NOW THAT RENEE ZELLWEGER’S turn as Bridget Jones has emerged as dark-horse candidate for best actress, Sydney Pollack and Anthony Minghella are hoping to put another London singleton on the map.

Through its deal with Intermedia, Mirage has optioned “Cheet,” a novel by U.K. author Anna Davis, about a feisty London taxi driver juggling five boyfriends.

Mirage’s recently opened London office will develop and produce the pic with Intermedia U.K. Bruna Papandrea, who runs Mirage London, brought “Cheet” to the company.

Davis, a literary agent and creative writing instructor repped by Blake Friedmann Lit agency and AMG, does not yet have a U.S. publishing deal for the novel. That could reflect a weariness among American publishers for trendy British novels about the search for Mr. Right.

But publishing rights to “Cheet” have already sold in five foreign territories. For Mirage, book could signal a return to the sort of vivacious, British romantic comedy that yielded the company’s early indie hit, “Sliding Doors.”

TONGUE-WAGGING KISS BASSIST Gene Simmons has taken a cue from Jonathan Franzen and insulted one of the most powerful literary tastemakers in the business.

Appearing last week on NPR’s “Fresh Air” to flog his new book, “Kiss and Make Up,” Simmons confronted host Terry Gross with a stream of invective and rude sexual innuendo. He called her “boring” and told her “if you’re going to welcome me with open arms, you also have to welcome me with open legs.”

Asked about his studded codpiece, he replied “It holds my manhood in. Otherwise it would be too much for you to take.”

Reached Tuesday, Simmons was unapologetic. His comments were a reaction to NPR’s “smug contempt for the unwashed masses,” he said.

“Its biggest problem in my estimation is the notion that, ‘This is Public Radio. We’re a more important forum than commercial radio.’ I reject that notion.
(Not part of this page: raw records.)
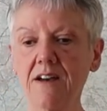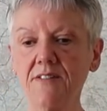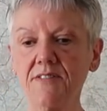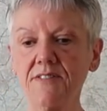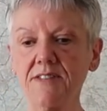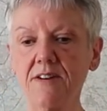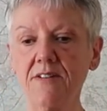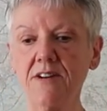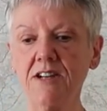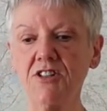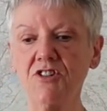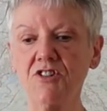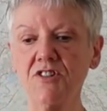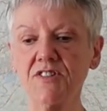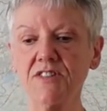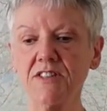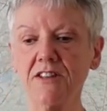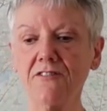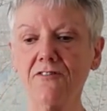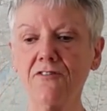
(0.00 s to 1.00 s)
So it's
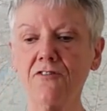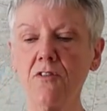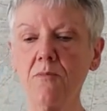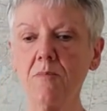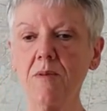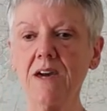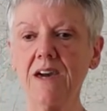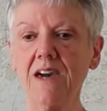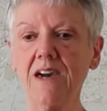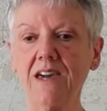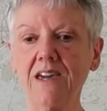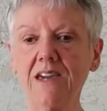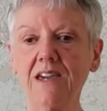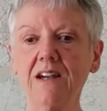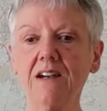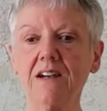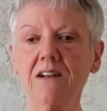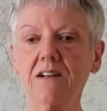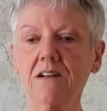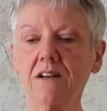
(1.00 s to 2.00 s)
just that for me,
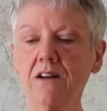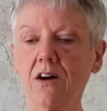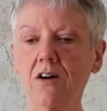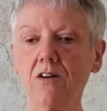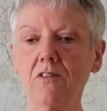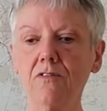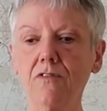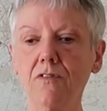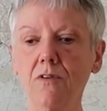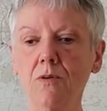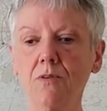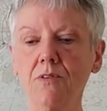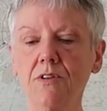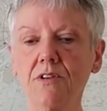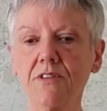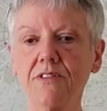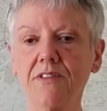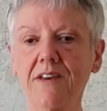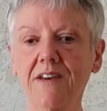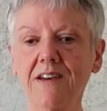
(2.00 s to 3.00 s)
cold food
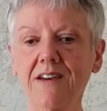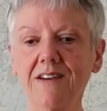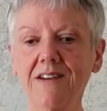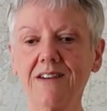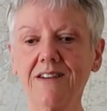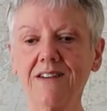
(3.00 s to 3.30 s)
does it.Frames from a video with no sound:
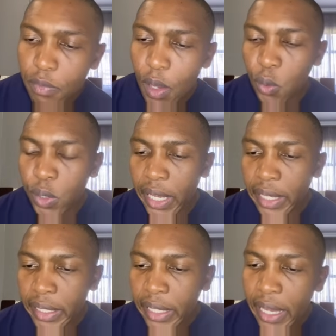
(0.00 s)

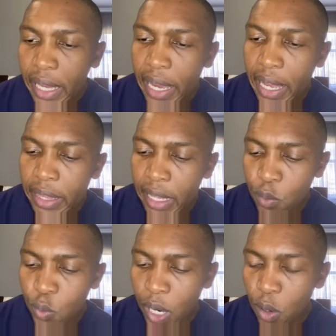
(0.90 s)
Okay, and
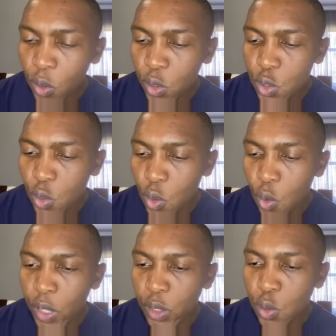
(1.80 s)
then we are also
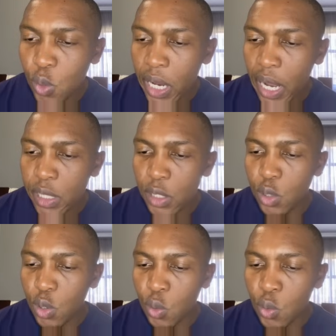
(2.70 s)
going to cut
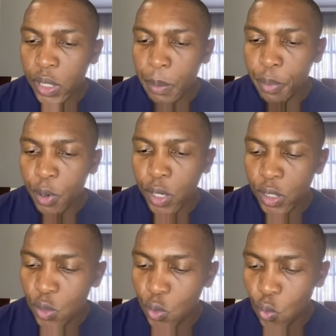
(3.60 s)
through the
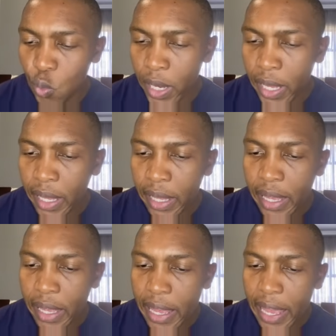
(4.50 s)
point where
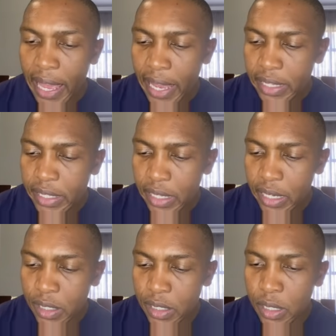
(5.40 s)
x
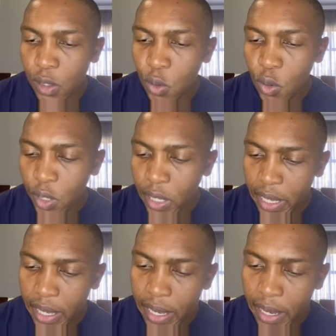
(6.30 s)
is 0
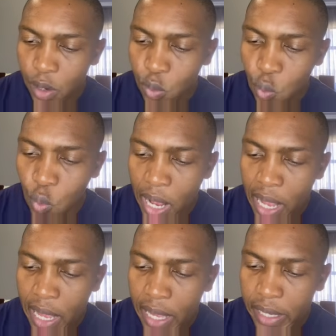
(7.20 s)
and
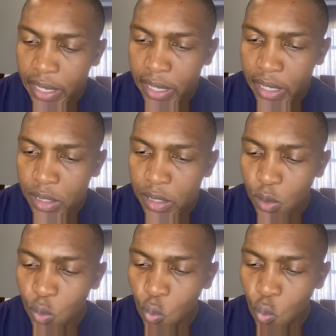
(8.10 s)
y is
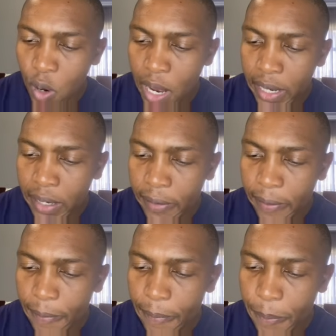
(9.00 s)
1.
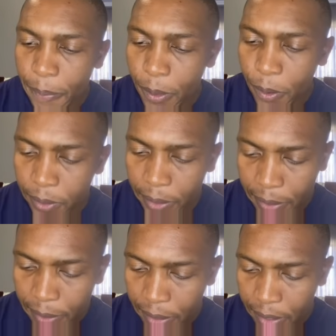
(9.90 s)
Okay,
The whole thing feels like a corpse.”

Book publicists don’t agree, however.

“Fresh Air,” said one publicity topper, “is the best national radio interview an author can do.”

It may not be as muscular a promotional vehicle as “Oprah,” which in a single airing can vault an author onto bestseller lists, but “Fresh Air” reaches roughly 3.3 million listeners each week, a group comprised of the sort of high-minded professionals who form the target audience for publishers of literary fiction and serious nonfiction.
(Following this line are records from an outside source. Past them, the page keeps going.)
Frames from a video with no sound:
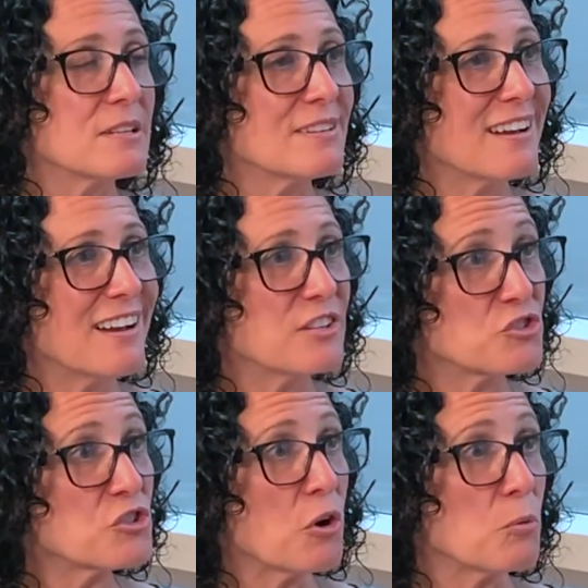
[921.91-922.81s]
Uh,
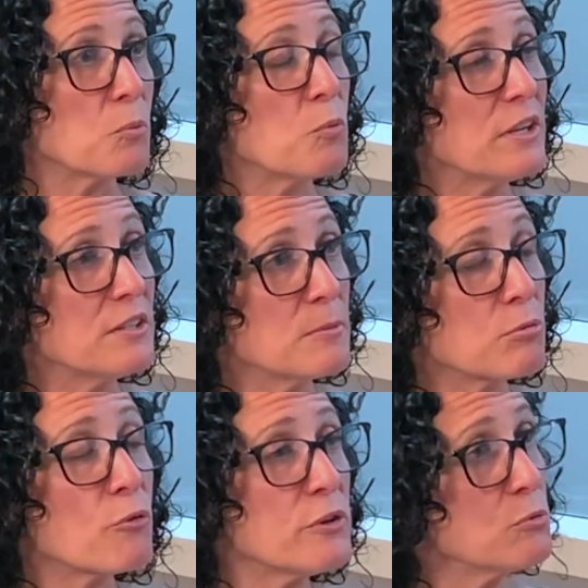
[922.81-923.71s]
so when an
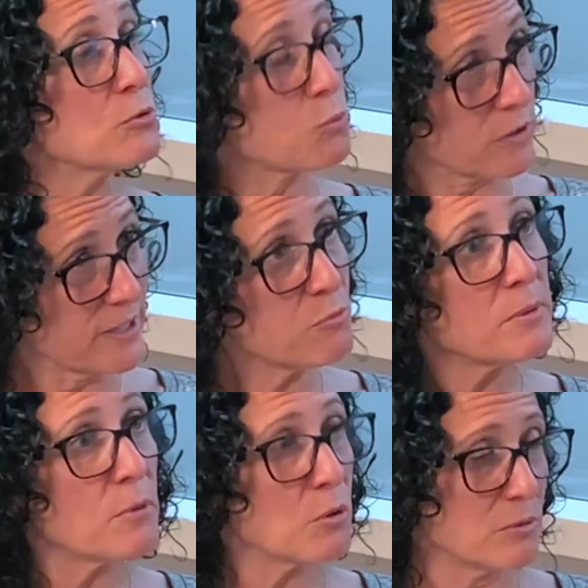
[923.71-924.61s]
employee who is working
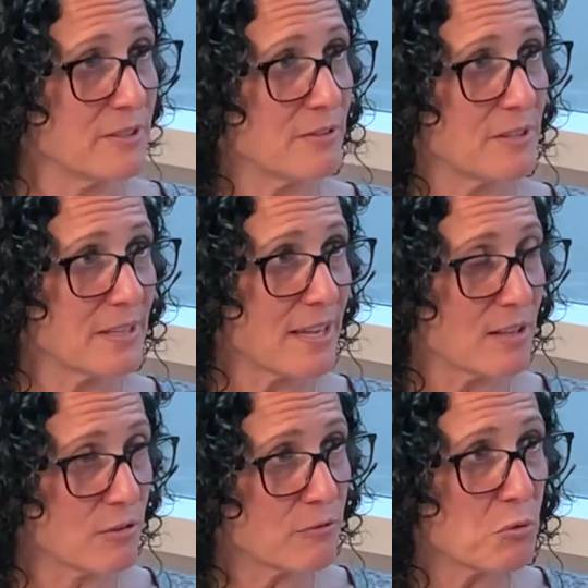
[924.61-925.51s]
remotely in
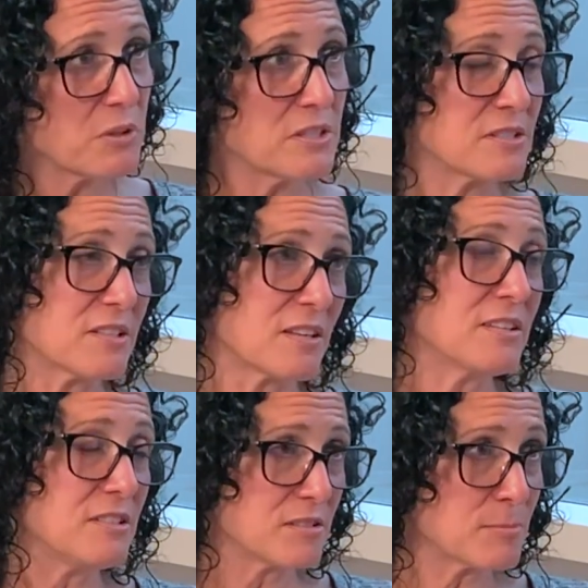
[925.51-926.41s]
California says, I
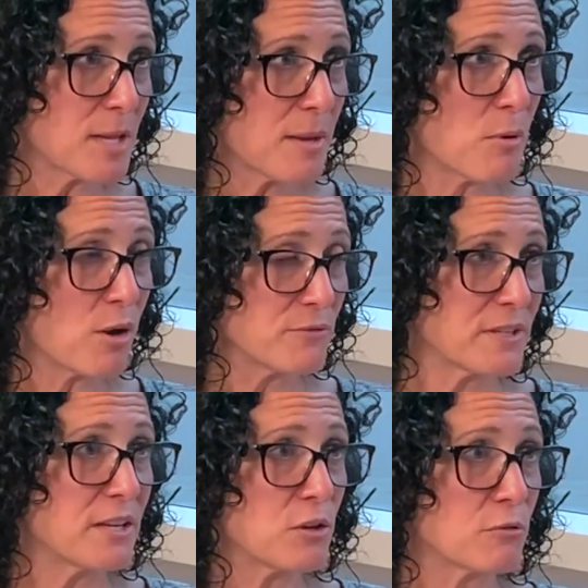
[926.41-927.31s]
need some time off to
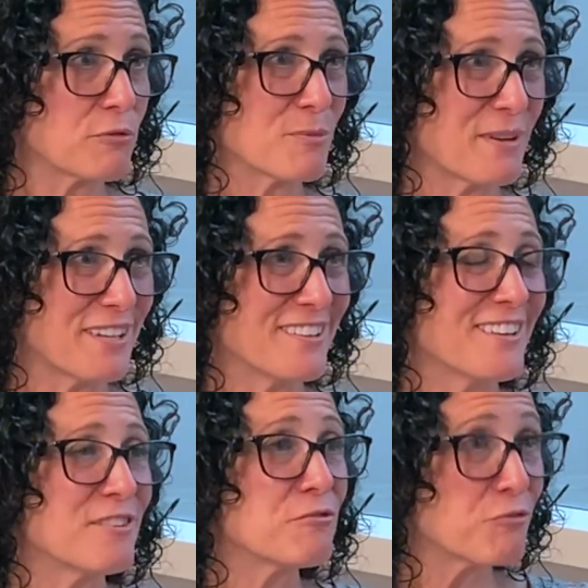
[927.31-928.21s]
care for my
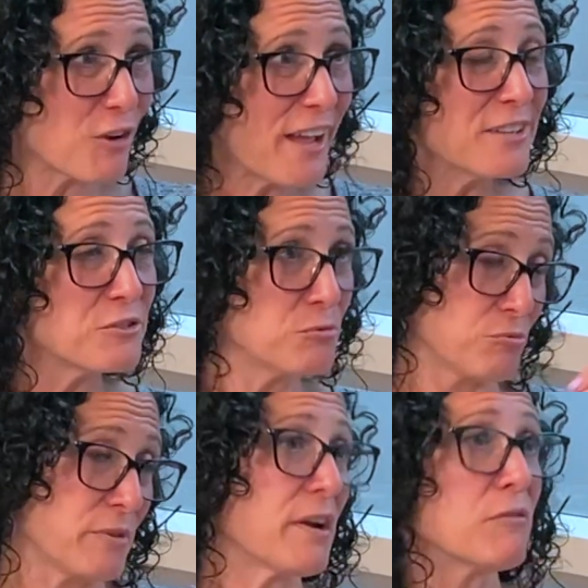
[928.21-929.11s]
friend who's
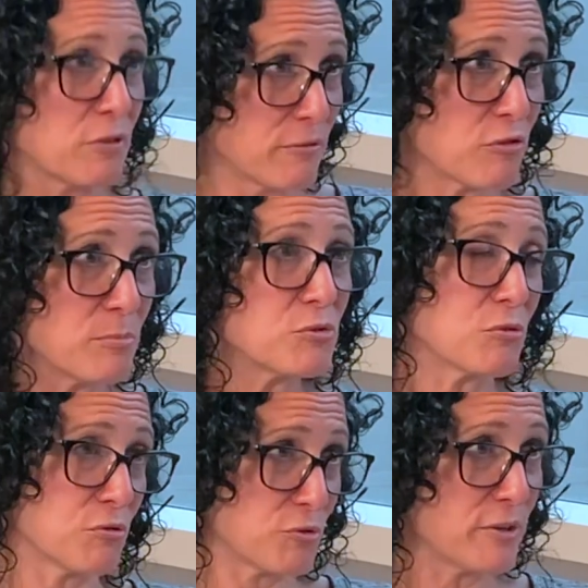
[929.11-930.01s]
recovering from
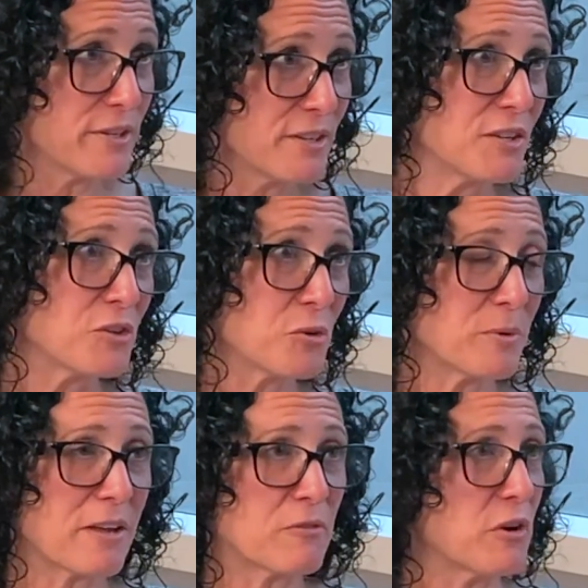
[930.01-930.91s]
surgery, or
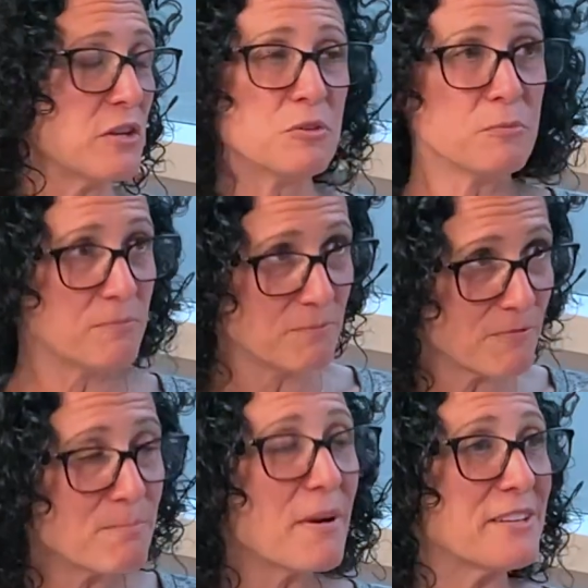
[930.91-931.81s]
whatever, and you
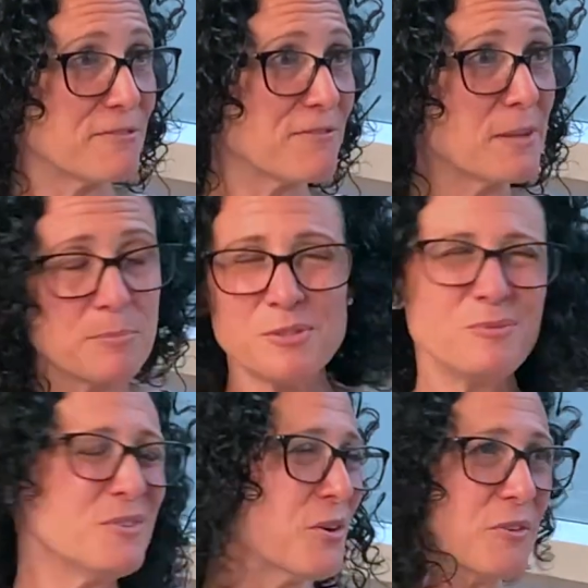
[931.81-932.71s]
might flip to
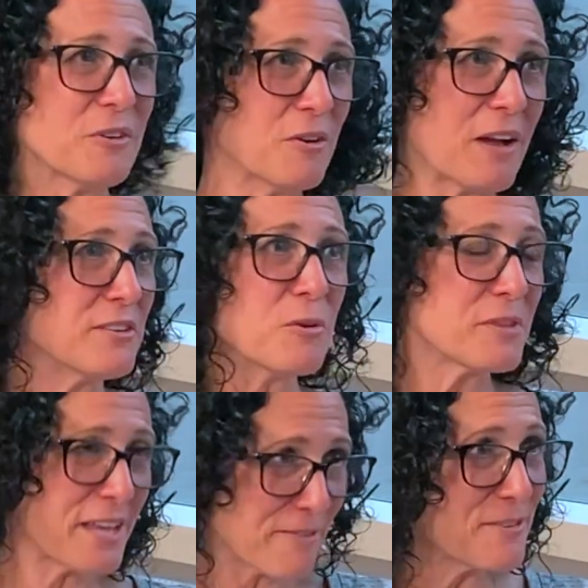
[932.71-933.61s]
no, no, no. I know
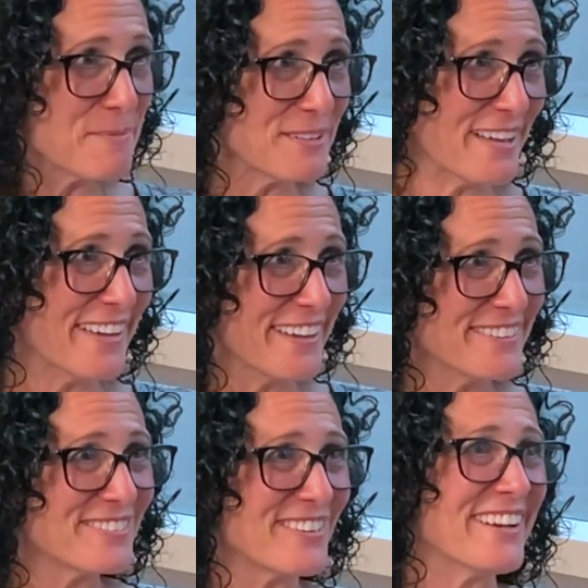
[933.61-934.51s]
the
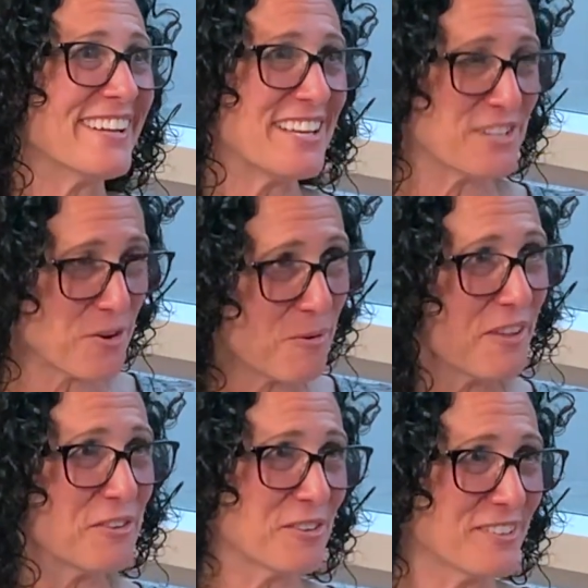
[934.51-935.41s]
FMLA, right? I know
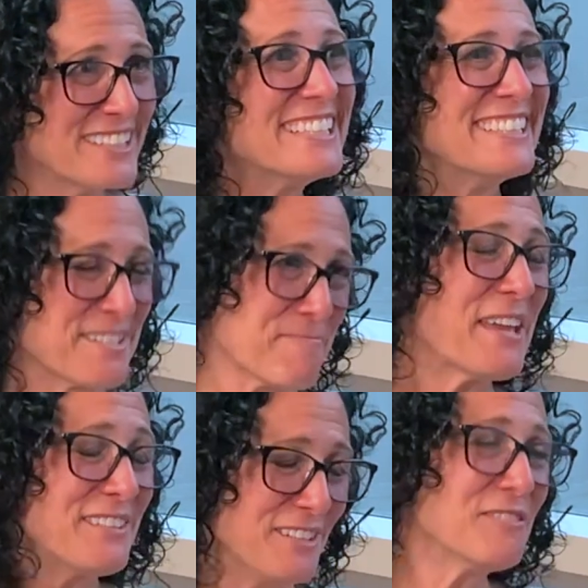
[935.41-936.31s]
other
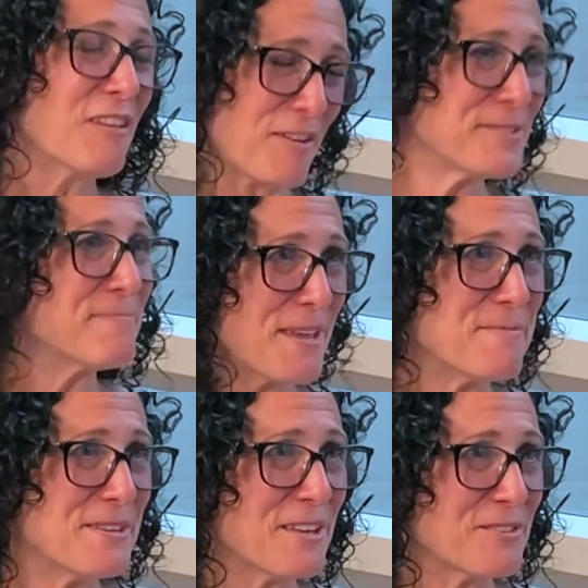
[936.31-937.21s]
paid leave laws,
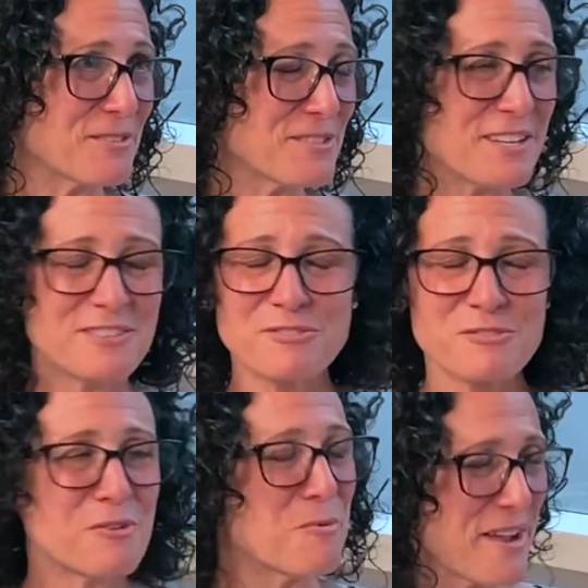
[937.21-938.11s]
maybe in other states,
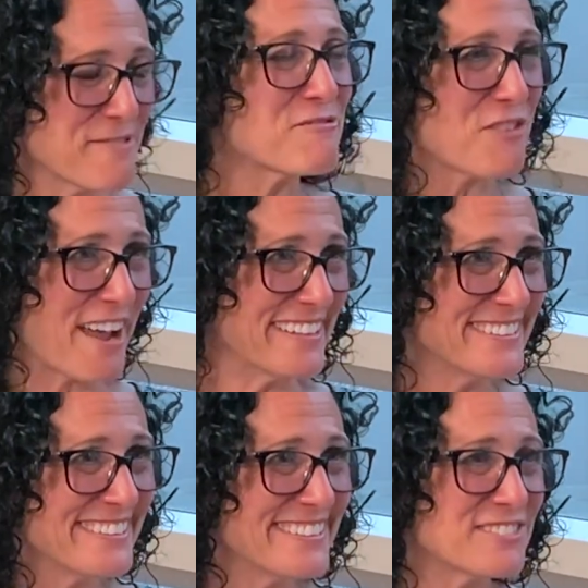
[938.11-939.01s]
there's no way
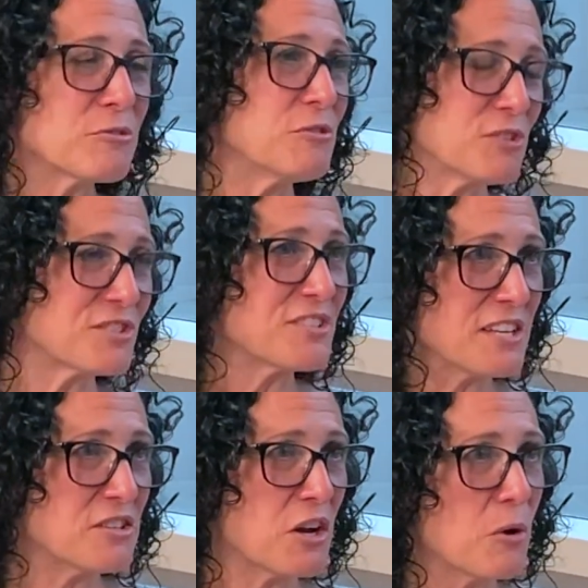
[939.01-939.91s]
friend. So you just
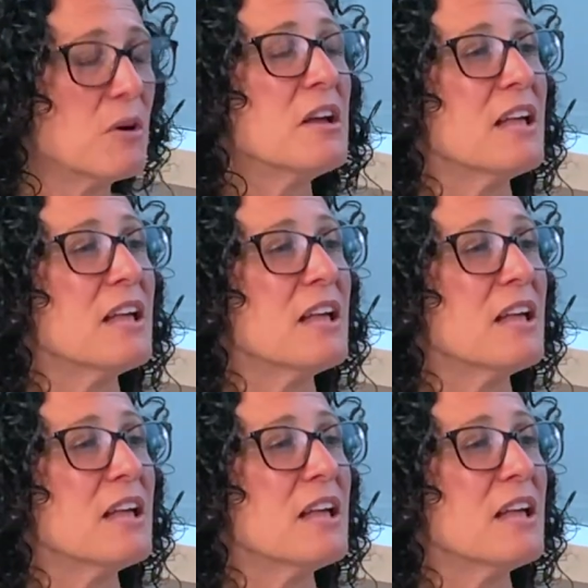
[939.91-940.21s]
say no.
Though Gross is known for her forthright broadcast manner and an ability to entice skeletons from authors’ closets, the dispute with Simmons was unprecedented in its vitriol.

“I can’t remember a time when a guest and I traded insults,” Gross said Tuesday.

All the publicity hasn’t hurt “Fresh Air,” which has received 3,000 emails from listeners, most of them supportive, Gross said.

Simmons, too, has emerged unscathed. Crown, which has gone back to press a second time, has printed 150,000 copies of his book.

And Simmons is no doubt well aware that KISS fans would be disappointed if he shed his usual brash showmanship for a decorous chat with NPR.

“That’s what I thought gave him an edge in the interview,” Gross said. “He’s practiced at presenting an obnoxious persona. I had to work at it.”

DAMIEN BONA HAS BEGUN PLUGGING “Inside Oscar 2,” his outspoken book from Ballantine.

With Robert Osborne’s “70 Years of the Oscar,” Bona’s tome is likely to stand as one of the most popular and useful reference books on the Academy Awards. But Bona isn’t about to waste time currying favor with the Academy, an organization he labels “a very subjective group of people with fairly middlebrow tastes.”

Bona, who published the original “Inside Oscar” with Mason Wiley in 1986, has made the minutiae of the Oscar race his life’s hobby, and his opinions about the 2002 contest are anything but politic.

“I was delighted that Baz wasn’t nominated (for best director),” he says. “That means ‘Moulin Rouge’ is out of running for best picture. I would probably vote for ‘Lord of the Rings’ just to stop ‘A Beautiful Mind.’ ”

He reserves his greatest criticism, however, for the Acad’s newest category.

“I was surprised that ‘Jimmy Neutron’ was nominated. It’s the first year of this award and already it’s an embarrassment.”